Biochem Biophys Res Commun. 1998 Jul 20;248(2):372-7. doi: 10.1006/bbrc.1998.8970.
alpha-Amylase from alkaliphilic Bacillus KSM-1378 (LAMY) is a novel semi-alkaline enzyme which has a high specific activity, a value 5-fold higher than that of a Bacillus licheniformis enzyme at alkaline pH. Thermostability of this enzyme could be improved by deletion of the Arg181-Gly182 residue by means of site-directed mutagenesis. The wild-type and engineered LAMYs were very similar with respect to specific activity, pH-activity curve, temperature-activity curve, susceptibility to inhibitors, and pattern of hydrolysis products from soluble starch and maltooligosaccharides. However, the engineered enzyme also acquired increased pH stability and resistance to sodium dodecyl sulfate and especially chelating reagents, such as ethylenediaminetetraacetate and ethyleneglycol-bis (beta-aminoethylether)tetraacetate. This is the first report that thermostability of alpha-amylase is improved by enhanced calcium binding to the enzyme molecule.

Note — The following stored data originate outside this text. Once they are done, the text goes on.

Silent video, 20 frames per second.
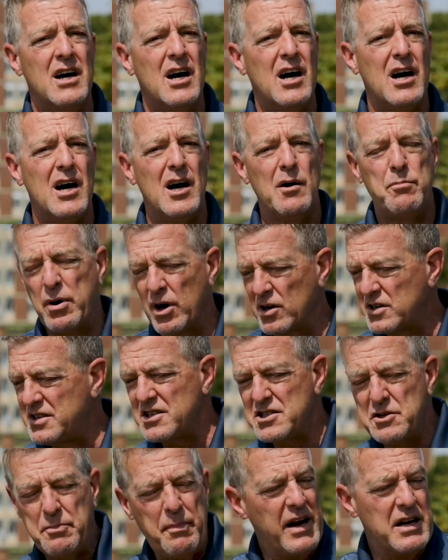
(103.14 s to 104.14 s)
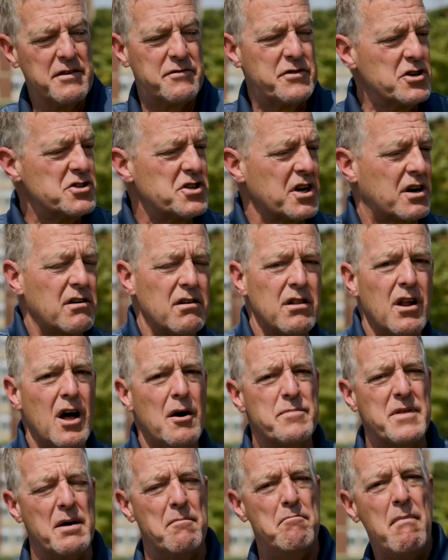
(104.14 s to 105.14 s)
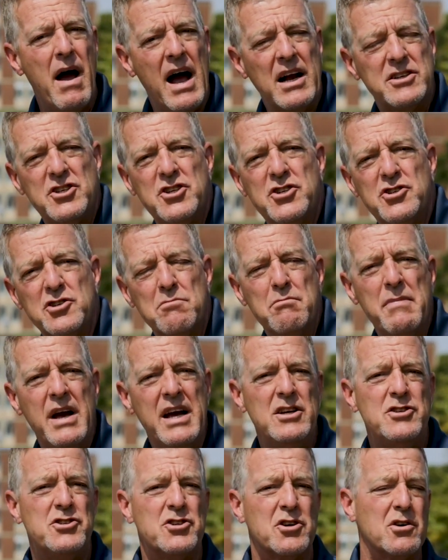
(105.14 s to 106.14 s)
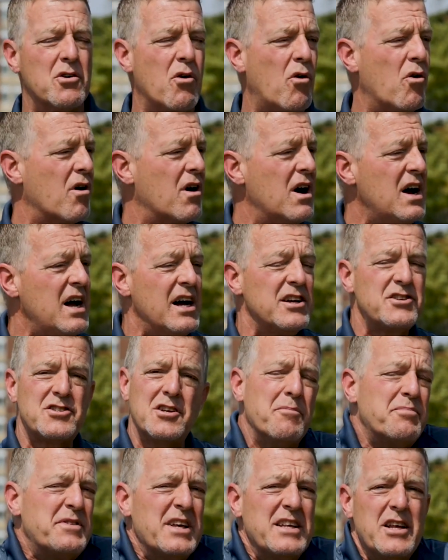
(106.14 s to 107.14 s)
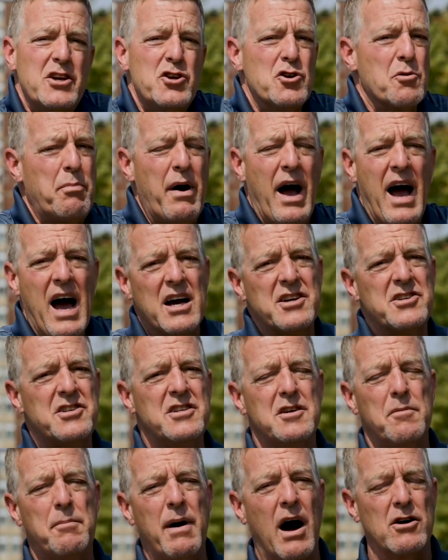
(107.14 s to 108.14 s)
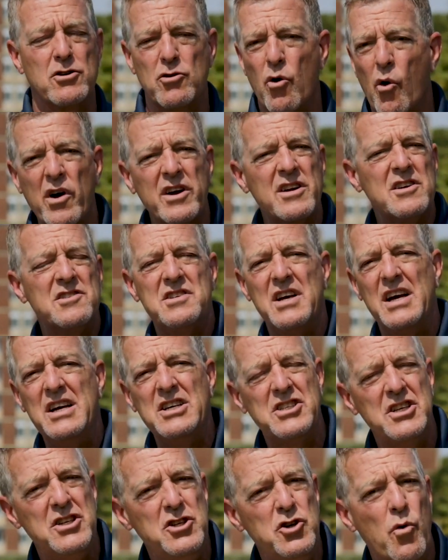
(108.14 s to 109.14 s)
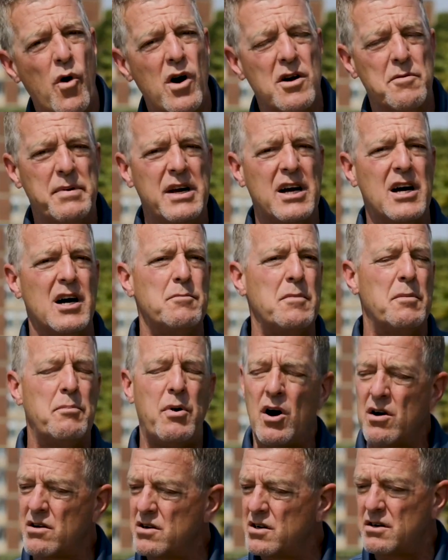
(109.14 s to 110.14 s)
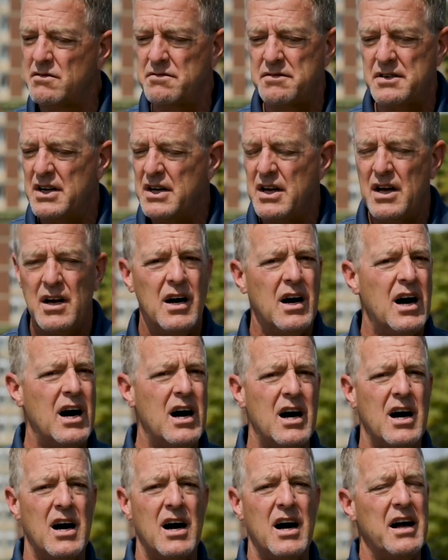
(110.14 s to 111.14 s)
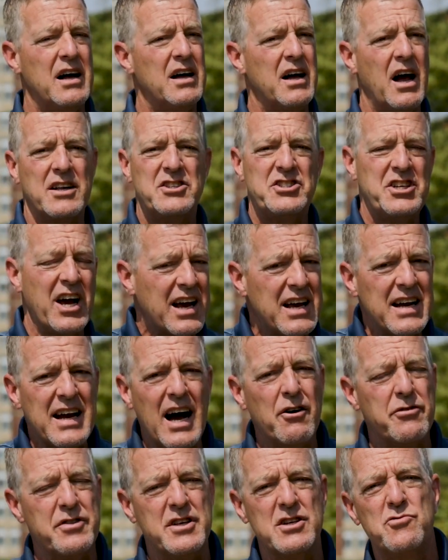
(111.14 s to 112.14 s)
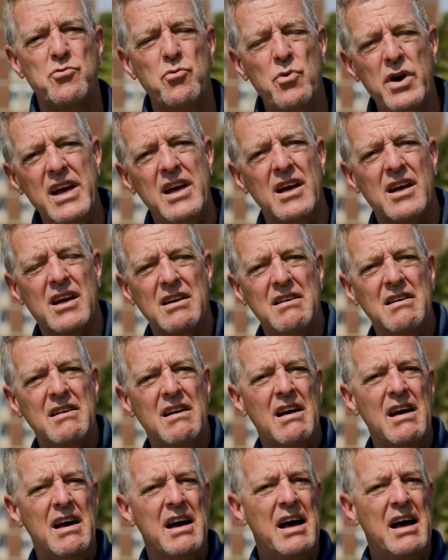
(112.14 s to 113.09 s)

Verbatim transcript: Uh, participate. If there's a club that matches your major or something that you're passionate about, an organization you want to become a part of, uh, check it out this week and,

嗜碱芽孢杆菌KSM - 1378(LAMY)的α-淀粉酶是一种新型的半碱性酶,其比活性高,在碱性pH值下比地衣芽孢杆菌的酶高5倍。通过定点诱变删除Arg181 - Gly182残基可以提高该酶的热稳定性。野生型和工程化的LAMY在比活性、pH -活性曲线、温度 -活性曲线、对抑制剂的敏感性以及可溶性淀粉和麦芽寡糖水解产物的模式方面非常相似。然而,工程化酶还获得了更高的pH稳定性以及对十二烷基硫酸钠尤其是螯合剂(如乙二胺四乙酸和乙二醇双(β-氨基乙基醚)四乙酸)的抗性。这是关于通过增强钙与酶分子的结合来提高α-淀粉酶热稳定性的首次报道。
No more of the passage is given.